Stored data
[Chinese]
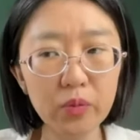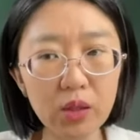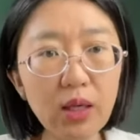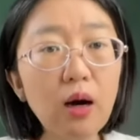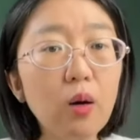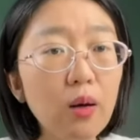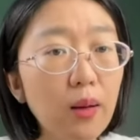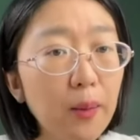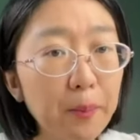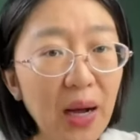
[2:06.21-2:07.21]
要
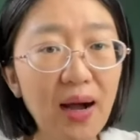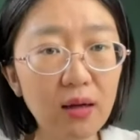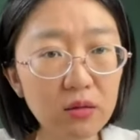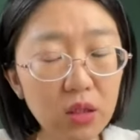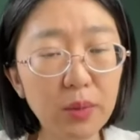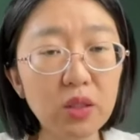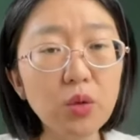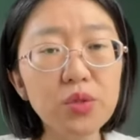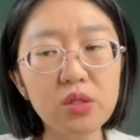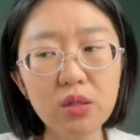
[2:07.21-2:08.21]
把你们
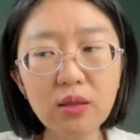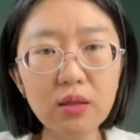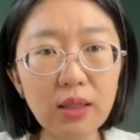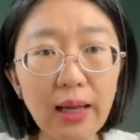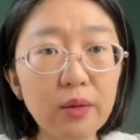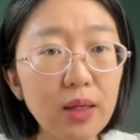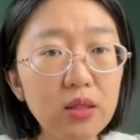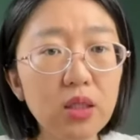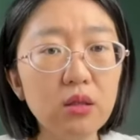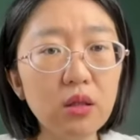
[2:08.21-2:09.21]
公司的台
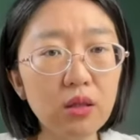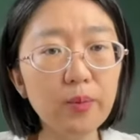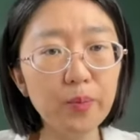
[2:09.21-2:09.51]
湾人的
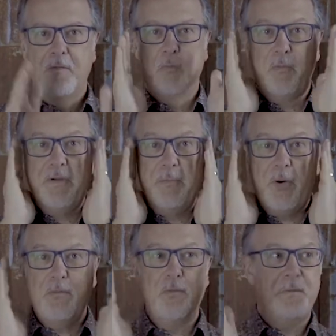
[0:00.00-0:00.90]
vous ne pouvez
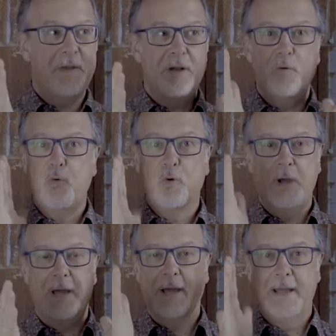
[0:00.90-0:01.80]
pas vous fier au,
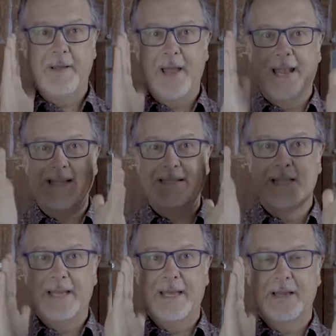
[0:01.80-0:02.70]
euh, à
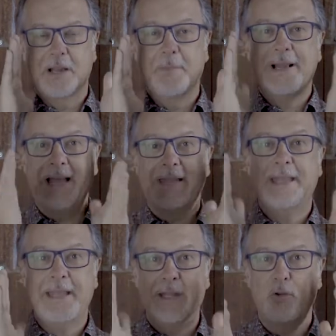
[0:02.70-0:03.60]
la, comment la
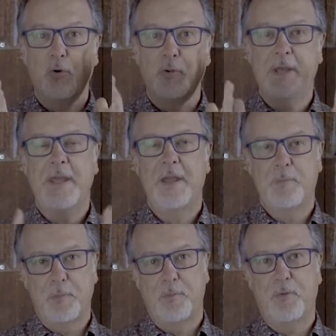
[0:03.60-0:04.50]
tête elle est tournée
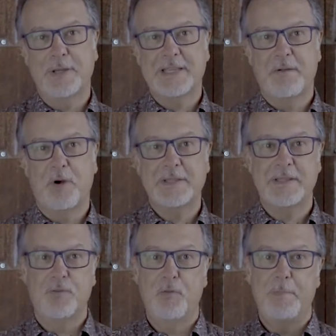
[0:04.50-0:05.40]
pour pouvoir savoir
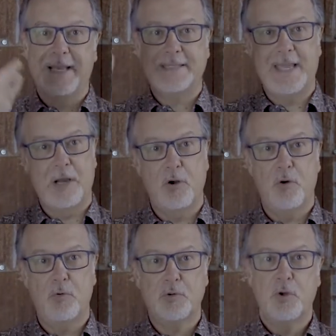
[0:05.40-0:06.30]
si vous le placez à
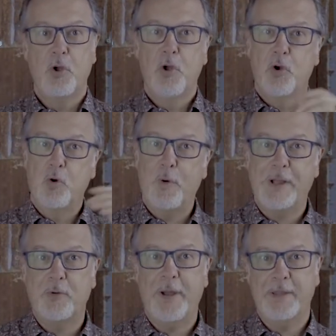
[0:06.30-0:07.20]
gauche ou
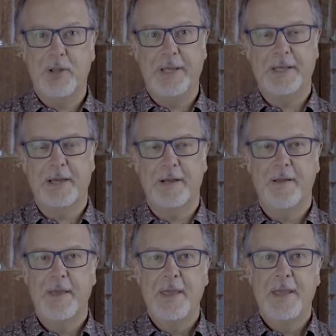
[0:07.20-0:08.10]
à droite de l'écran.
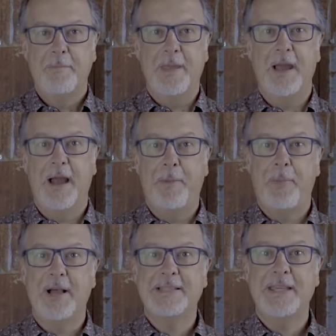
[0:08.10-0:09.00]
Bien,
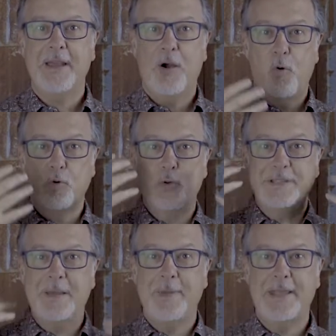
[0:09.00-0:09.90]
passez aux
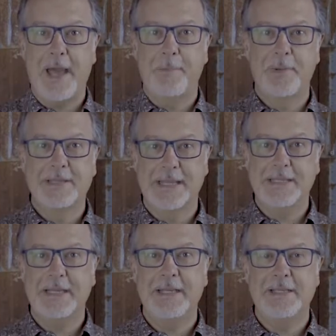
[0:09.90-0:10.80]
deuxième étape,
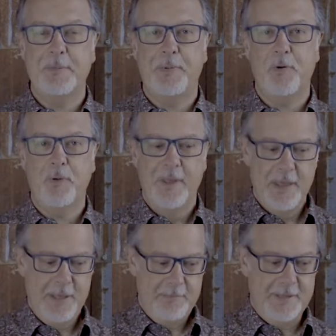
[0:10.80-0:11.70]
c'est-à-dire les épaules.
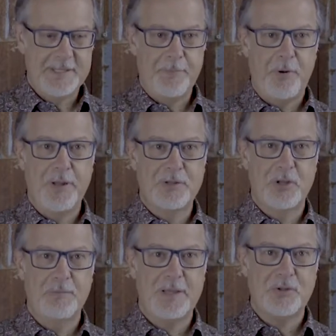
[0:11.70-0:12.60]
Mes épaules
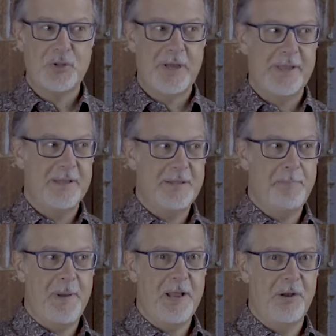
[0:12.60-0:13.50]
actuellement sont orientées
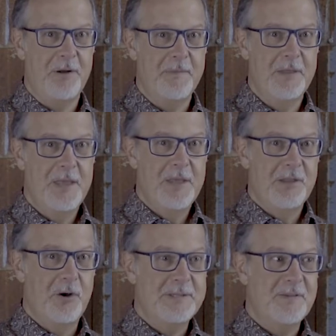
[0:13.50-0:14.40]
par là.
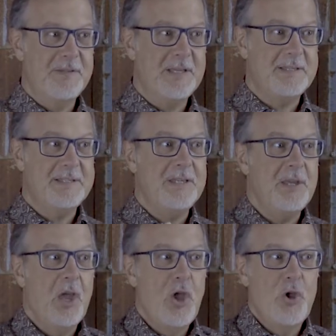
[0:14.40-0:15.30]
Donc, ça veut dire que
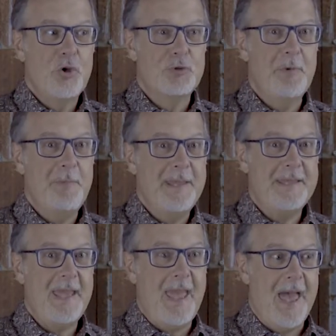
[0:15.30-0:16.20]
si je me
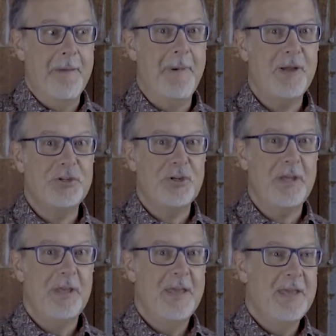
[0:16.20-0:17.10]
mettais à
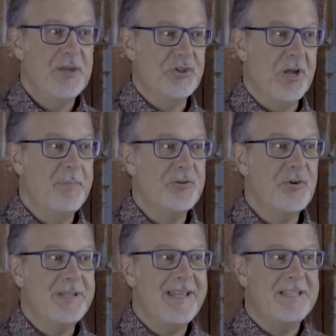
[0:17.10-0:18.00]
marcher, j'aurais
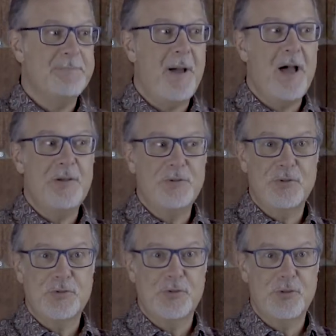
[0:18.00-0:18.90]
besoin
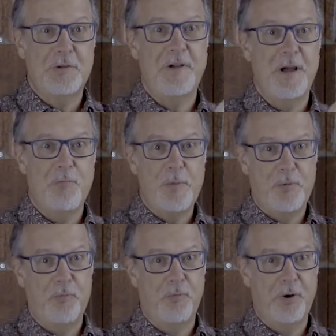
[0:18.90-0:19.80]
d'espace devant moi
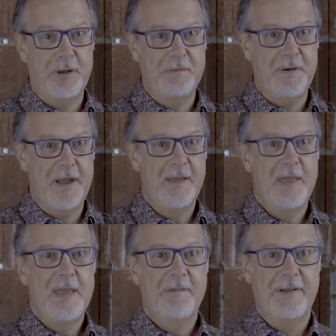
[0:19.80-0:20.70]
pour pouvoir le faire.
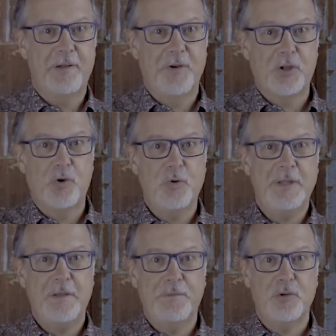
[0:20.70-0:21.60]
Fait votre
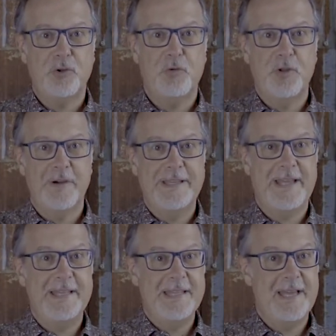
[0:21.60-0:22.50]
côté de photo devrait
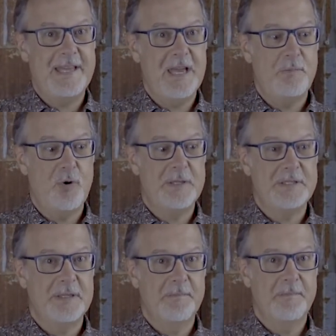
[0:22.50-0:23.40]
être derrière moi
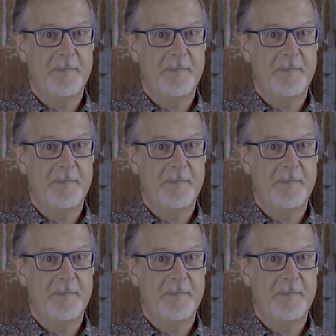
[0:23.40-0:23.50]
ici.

Prompt
Please reproduce the lines above from the one containing "[0:06.30-0:07.20]" through the final line, exactly and inclusively, leaving out each picture.

Problem solution
[0:06.30-0:07.20]
gauche ou
[0:07.20-0:08.10]
à droite de l'écran.
[0:08.10-0:09.00]
Bien,
[0:09.00-0:09.90]
passez aux
[0:09.90-0:10.80]
deuxième étape,
[0:10.80-0:11.70]
c'est-à-dire les épaules.
[0:11.70-0:12.60]
Mes épaules
[0:12.60-0:13.50]
actuellement sont orientées
[0:13.50-0:14.40]
par là.
[0:14.40-0:15.30]
Donc, ça veut dire que
[0:15.30-0:16.20]
si je me
[0:16.20-0:17.10]
mettais à
[0:17.10-0:18.00]
marcher, j'aurais
[0:18.00-0:18.90]
besoin
[0:18.90-0:19.80]
d'espace devant moi
[0:19.80-0:20.70]
pour pouvoir le faire.
[0:20.70-0:21.60]
Fait votre
[0:21.60-0:22.50]
côté de photo devrait
[0:22.50-0:23.40]
être derrière moi
[0:23.40-0:23.50]
ici.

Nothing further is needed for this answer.